» **Work order**: Starting at the line that holds "(2.00 s to 3.00 s)", quote every line through the end of the records, both boundary lines included. Omit the pictures.

» **Entries shown**:
Start of Block

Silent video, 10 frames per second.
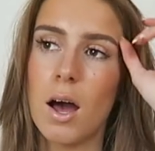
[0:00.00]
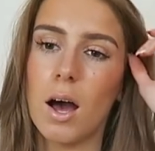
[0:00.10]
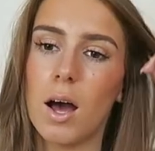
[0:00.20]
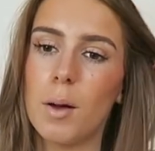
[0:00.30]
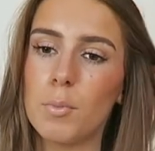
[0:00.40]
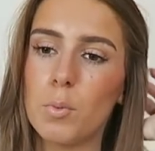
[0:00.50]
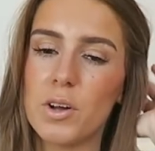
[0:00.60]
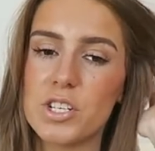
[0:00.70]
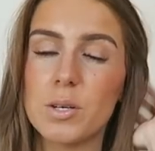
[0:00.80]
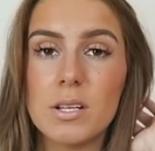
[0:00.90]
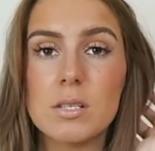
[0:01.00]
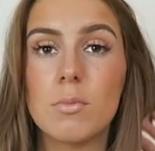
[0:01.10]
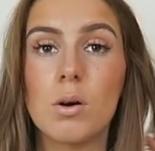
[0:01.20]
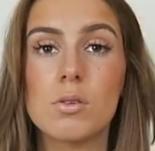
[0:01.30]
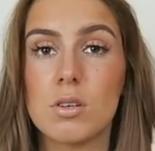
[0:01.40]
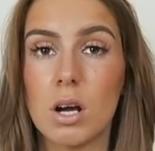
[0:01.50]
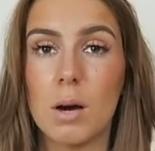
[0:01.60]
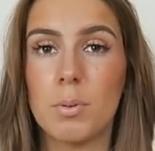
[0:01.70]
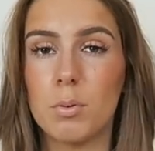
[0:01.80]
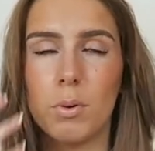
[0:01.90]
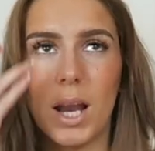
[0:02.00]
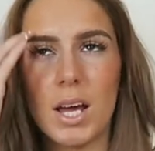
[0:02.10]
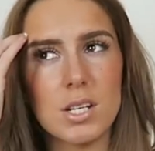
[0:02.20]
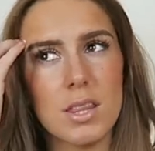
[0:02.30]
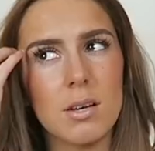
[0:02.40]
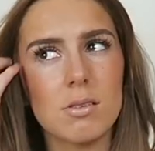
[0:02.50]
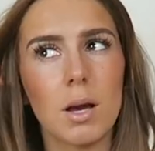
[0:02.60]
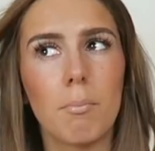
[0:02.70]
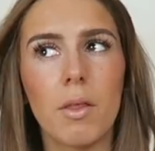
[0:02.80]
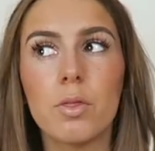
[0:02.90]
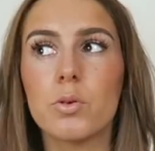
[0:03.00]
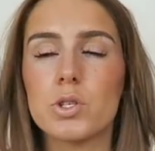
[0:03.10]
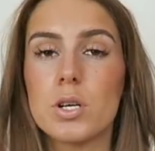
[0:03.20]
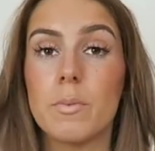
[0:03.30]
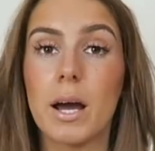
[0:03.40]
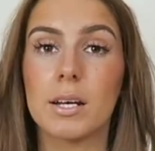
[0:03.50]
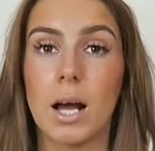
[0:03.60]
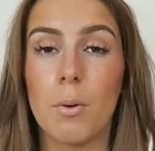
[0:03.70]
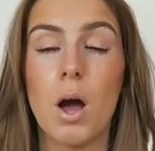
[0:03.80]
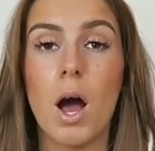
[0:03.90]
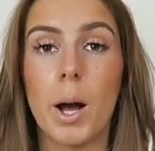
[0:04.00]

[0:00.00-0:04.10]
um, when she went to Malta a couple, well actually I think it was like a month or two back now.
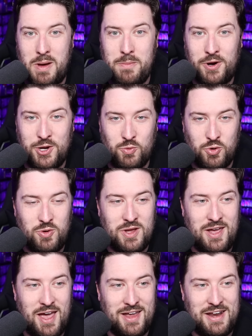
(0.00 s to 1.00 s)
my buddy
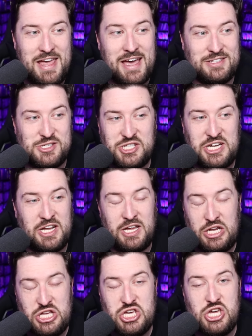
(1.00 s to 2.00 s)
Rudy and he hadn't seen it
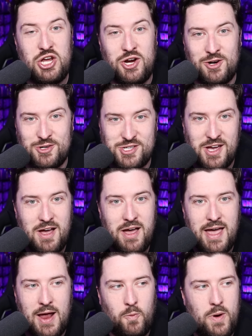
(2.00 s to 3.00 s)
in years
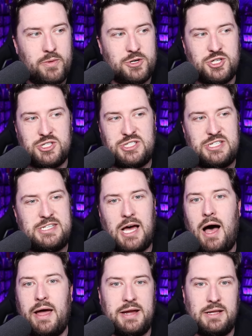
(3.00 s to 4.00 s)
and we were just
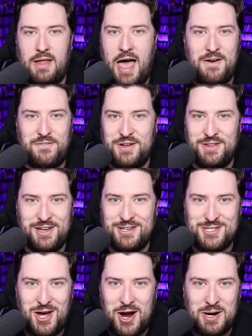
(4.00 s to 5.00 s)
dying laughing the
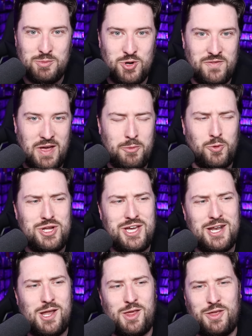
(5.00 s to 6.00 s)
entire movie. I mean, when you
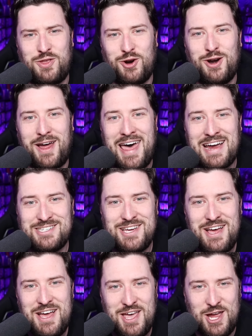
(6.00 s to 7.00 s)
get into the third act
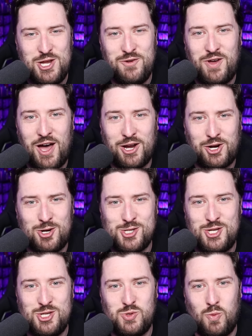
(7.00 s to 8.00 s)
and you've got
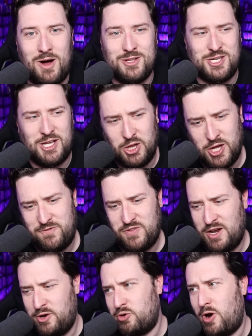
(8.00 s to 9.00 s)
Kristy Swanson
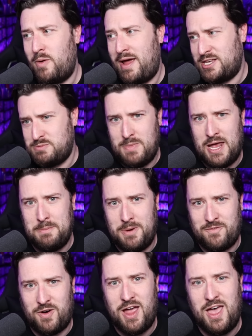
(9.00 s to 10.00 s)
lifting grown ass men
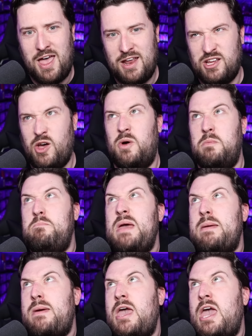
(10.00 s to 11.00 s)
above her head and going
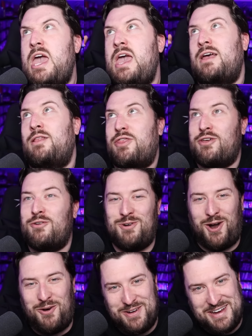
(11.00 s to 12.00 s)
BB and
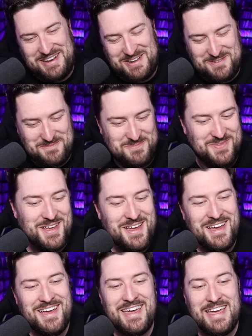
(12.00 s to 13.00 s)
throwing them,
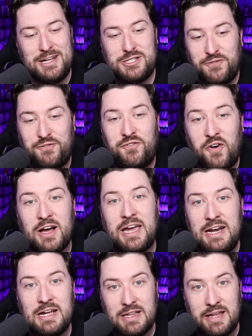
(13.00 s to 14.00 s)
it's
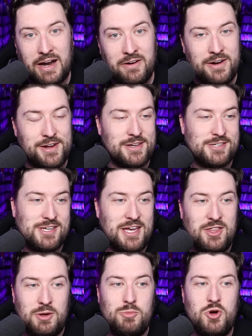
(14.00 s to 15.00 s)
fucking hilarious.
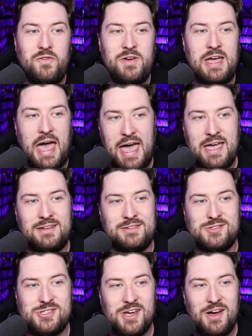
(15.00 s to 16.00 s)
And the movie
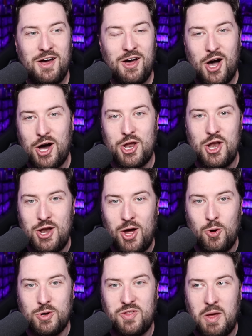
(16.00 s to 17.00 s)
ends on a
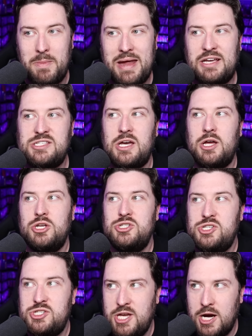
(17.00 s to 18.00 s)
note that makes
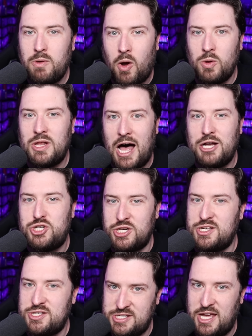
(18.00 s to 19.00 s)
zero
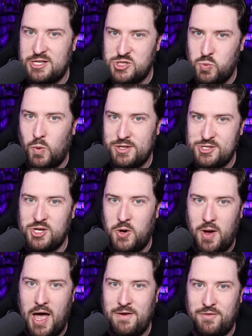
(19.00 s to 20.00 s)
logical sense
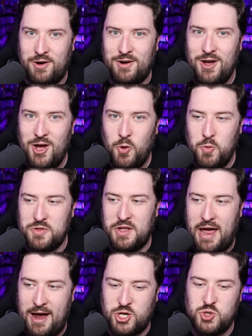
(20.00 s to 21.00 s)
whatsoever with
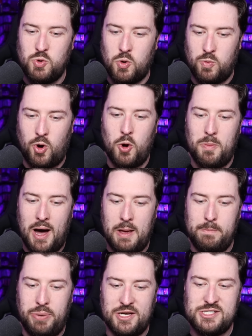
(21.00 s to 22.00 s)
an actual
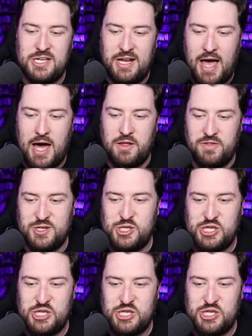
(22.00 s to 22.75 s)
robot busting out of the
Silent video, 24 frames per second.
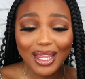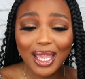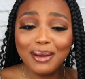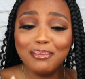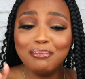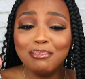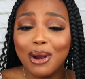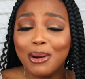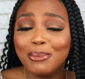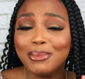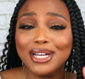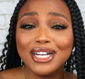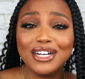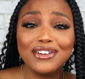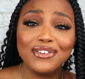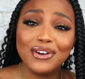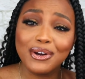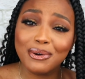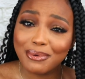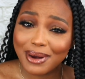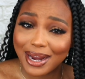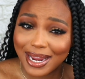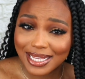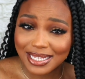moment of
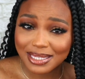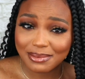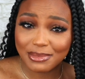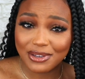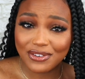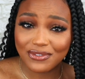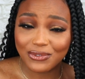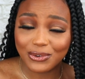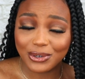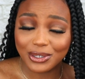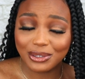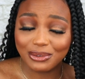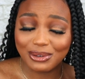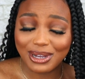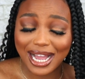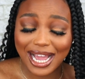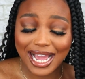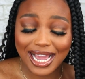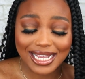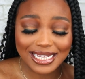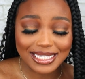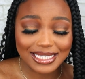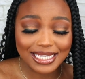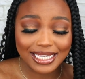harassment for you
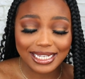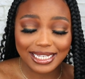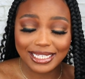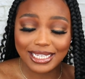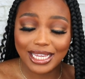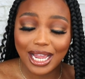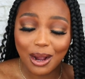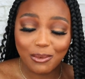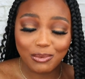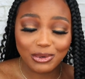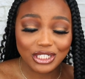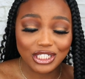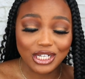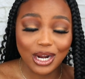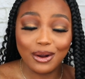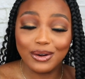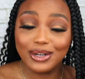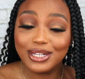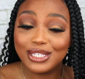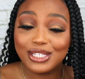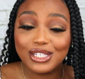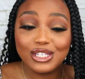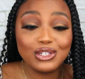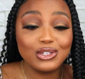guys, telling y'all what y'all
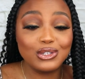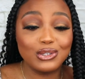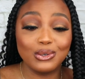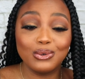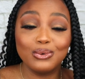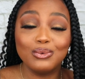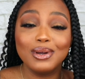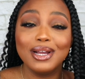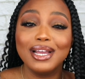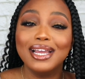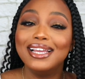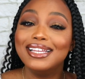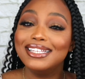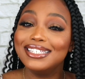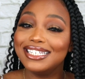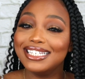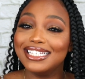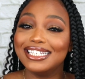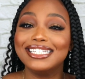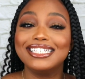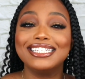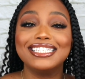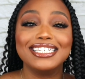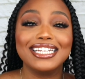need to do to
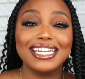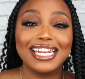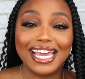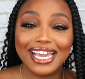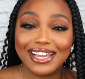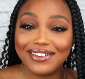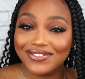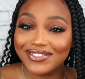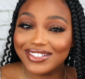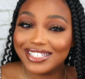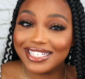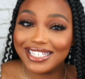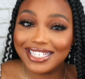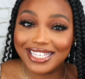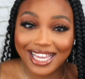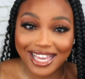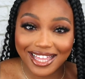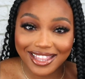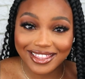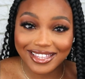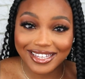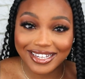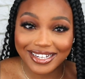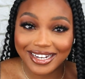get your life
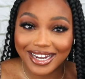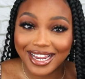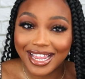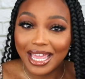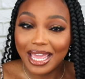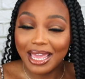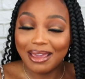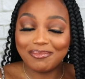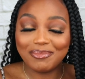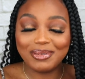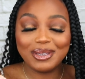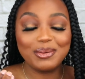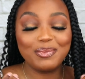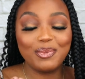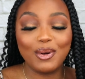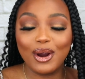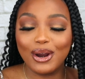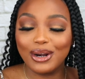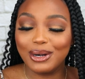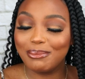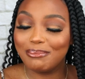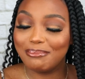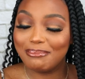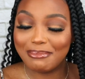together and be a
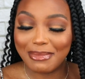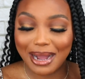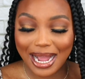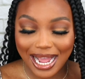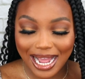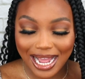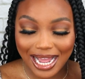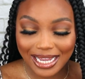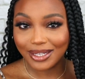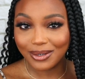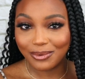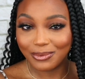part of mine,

End of Block

» **Reply**:
(2.00 s to 3.00 s)
in years
(3.00 s to 4.00 s)
and we were just
(4.00 s to 5.00 s)
dying laughing the
(5.00 s to 6.00 s)
entire movie. I mean, when you
(6.00 s to 7.00 s)
get into the third act
(7.00 s to 8.00 s)
and you've got
(8.00 s to 9.00 s)
Kristy Swanson
(9.00 s to 10.00 s)
lifting grown ass men
(10.00 s to 11.00 s)
above her head and going
(11.00 s to 12.00 s)
BB and
(12.00 s to 13.00 s)
throwing them,
(13.00 s to 14.00 s)
it's
(14.00 s to 15.00 s)
fucking hilarious.
(15.00 s to 16.00 s)
And the movie
(16.00 s to 17.00 s)
ends on a
(17.00 s to 18.00 s)
note that makes
(18.00 s to 19.00 s)
zero
(19.00 s to 20.00 s)
logical sense
(20.00 s to 21.00 s)
whatsoever with
(21.00 s to 22.00 s)
an actual
(22.00 s to 22.75 s)
robot busting out of the
Silent video, 24 frames per second.
moment of
harassment for you
guys, telling y'all what y'all
need to do to
get your life
together and be a
part of mine,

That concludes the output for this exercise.